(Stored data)

===

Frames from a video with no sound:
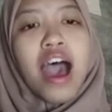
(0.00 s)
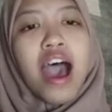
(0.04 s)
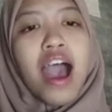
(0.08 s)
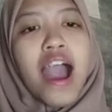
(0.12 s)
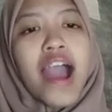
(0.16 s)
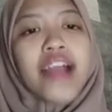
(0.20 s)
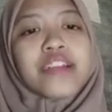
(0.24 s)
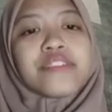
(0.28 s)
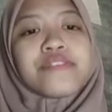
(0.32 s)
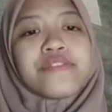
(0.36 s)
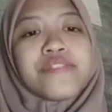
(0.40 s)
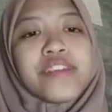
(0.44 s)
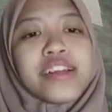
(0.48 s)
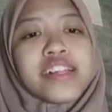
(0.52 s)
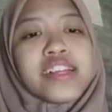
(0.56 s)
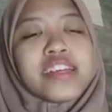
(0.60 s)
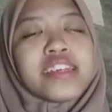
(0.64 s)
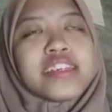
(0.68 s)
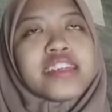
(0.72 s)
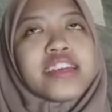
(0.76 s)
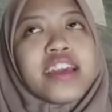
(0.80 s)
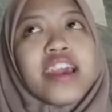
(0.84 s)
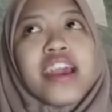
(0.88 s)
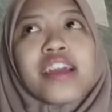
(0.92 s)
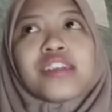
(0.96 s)
I'd feel
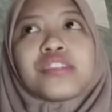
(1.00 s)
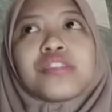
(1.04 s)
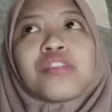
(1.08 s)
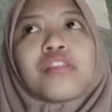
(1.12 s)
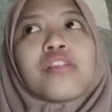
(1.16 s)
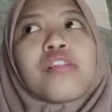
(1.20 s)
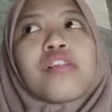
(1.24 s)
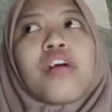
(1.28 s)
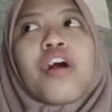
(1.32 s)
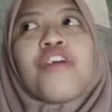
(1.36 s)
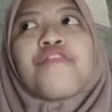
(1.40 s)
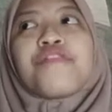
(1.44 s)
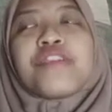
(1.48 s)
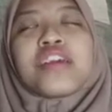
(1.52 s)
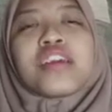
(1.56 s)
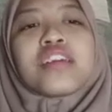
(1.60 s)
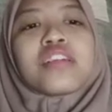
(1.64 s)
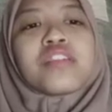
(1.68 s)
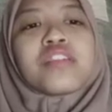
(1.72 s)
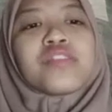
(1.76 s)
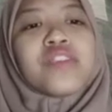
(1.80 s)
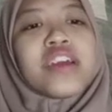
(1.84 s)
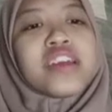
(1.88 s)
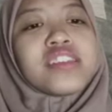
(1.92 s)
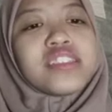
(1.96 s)
again your loving
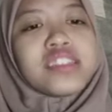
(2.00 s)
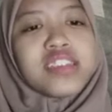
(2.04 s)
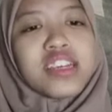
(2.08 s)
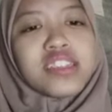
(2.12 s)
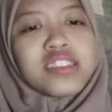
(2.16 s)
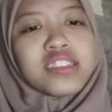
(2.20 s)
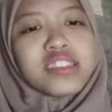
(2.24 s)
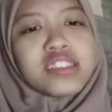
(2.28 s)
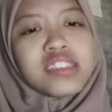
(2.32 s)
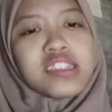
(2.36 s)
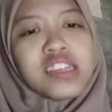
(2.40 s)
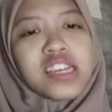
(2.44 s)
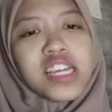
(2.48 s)
caresses.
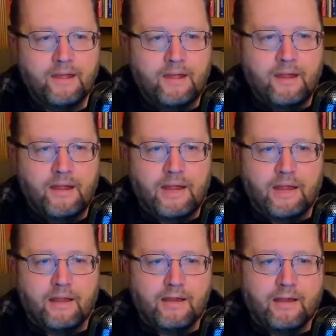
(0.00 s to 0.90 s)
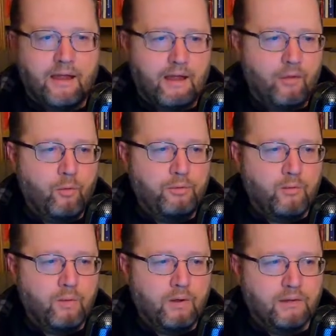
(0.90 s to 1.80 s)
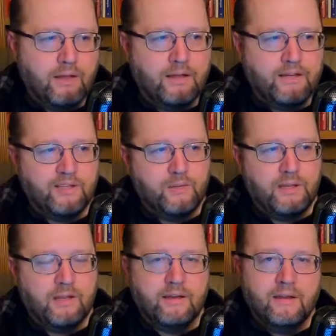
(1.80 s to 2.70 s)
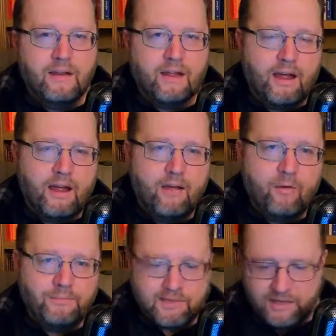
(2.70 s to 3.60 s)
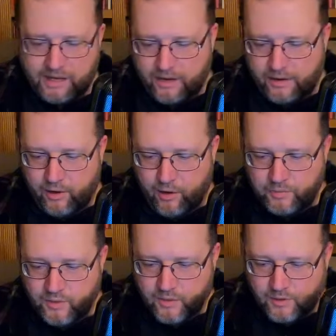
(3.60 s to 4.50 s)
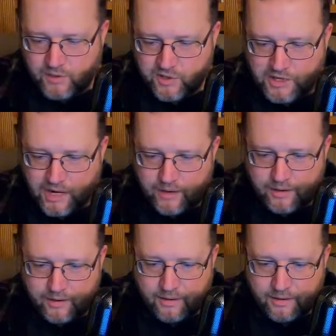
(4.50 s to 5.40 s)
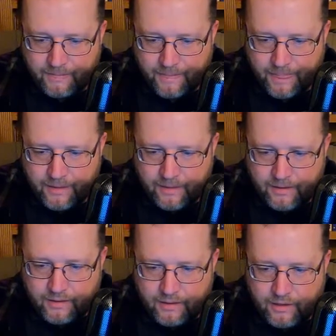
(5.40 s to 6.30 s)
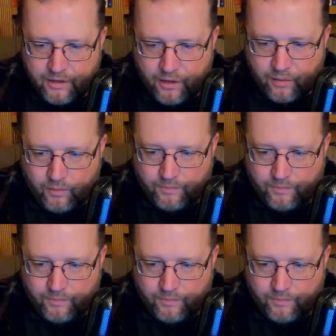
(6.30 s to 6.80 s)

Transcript: And I hope you will tune in. I hope this kind of helps you understand, you know,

===

■ EXERCISE DIRECTIONS ■
Repeat the data word for word; drop the pictures.

■ ANSWER ■
Frames from a video with no sound:
(0.00 s)
(0.04 s)
(0.08 s)
(0.12 s)
(0.16 s)
(0.20 s)
(0.24 s)
(0.28 s)
(0.32 s)
(0.36 s)
(0.40 s)
(0.44 s)
(0.48 s)
(0.52 s)
(0.56 s)
(0.60 s)
(0.64 s)
(0.68 s)
(0.72 s)
(0.76 s)
(0.80 s)
(0.84 s)
(0.88 s)
(0.92 s)
(0.96 s)
I'd feel
(1.00 s)
(1.04 s)
(1.08 s)
(1.12 s)
(1.16 s)
(1.20 s)
(1.24 s)
(1.28 s)
(1.32 s)
(1.36 s)
(1.40 s)
(1.44 s)
(1.48 s)
(1.52 s)
(1.56 s)
(1.60 s)
(1.64 s)
(1.68 s)
(1.72 s)
(1.76 s)
(1.80 s)
(1.84 s)
(1.88 s)
(1.92 s)
(1.96 s)
again your loving
(2.00 s)
(2.04 s)
(2.08 s)
(2.12 s)
(2.16 s)
(2.20 s)
(2.24 s)
(2.28 s)
(2.32 s)
(2.36 s)
(2.40 s)
(2.44 s)
(2.48 s)
caresses.
(0.00 s to 0.90 s)
(0.90 s to 1.80 s)
(1.80 s to 2.70 s)
(2.70 s to 3.60 s)
(3.60 s to 4.50 s)
(4.50 s to 5.40 s)
(5.40 s to 6.30 s)
(6.30 s to 6.80 s)

Transcript: And I hope you will tune in. I hope this kind of helps you understand, you know,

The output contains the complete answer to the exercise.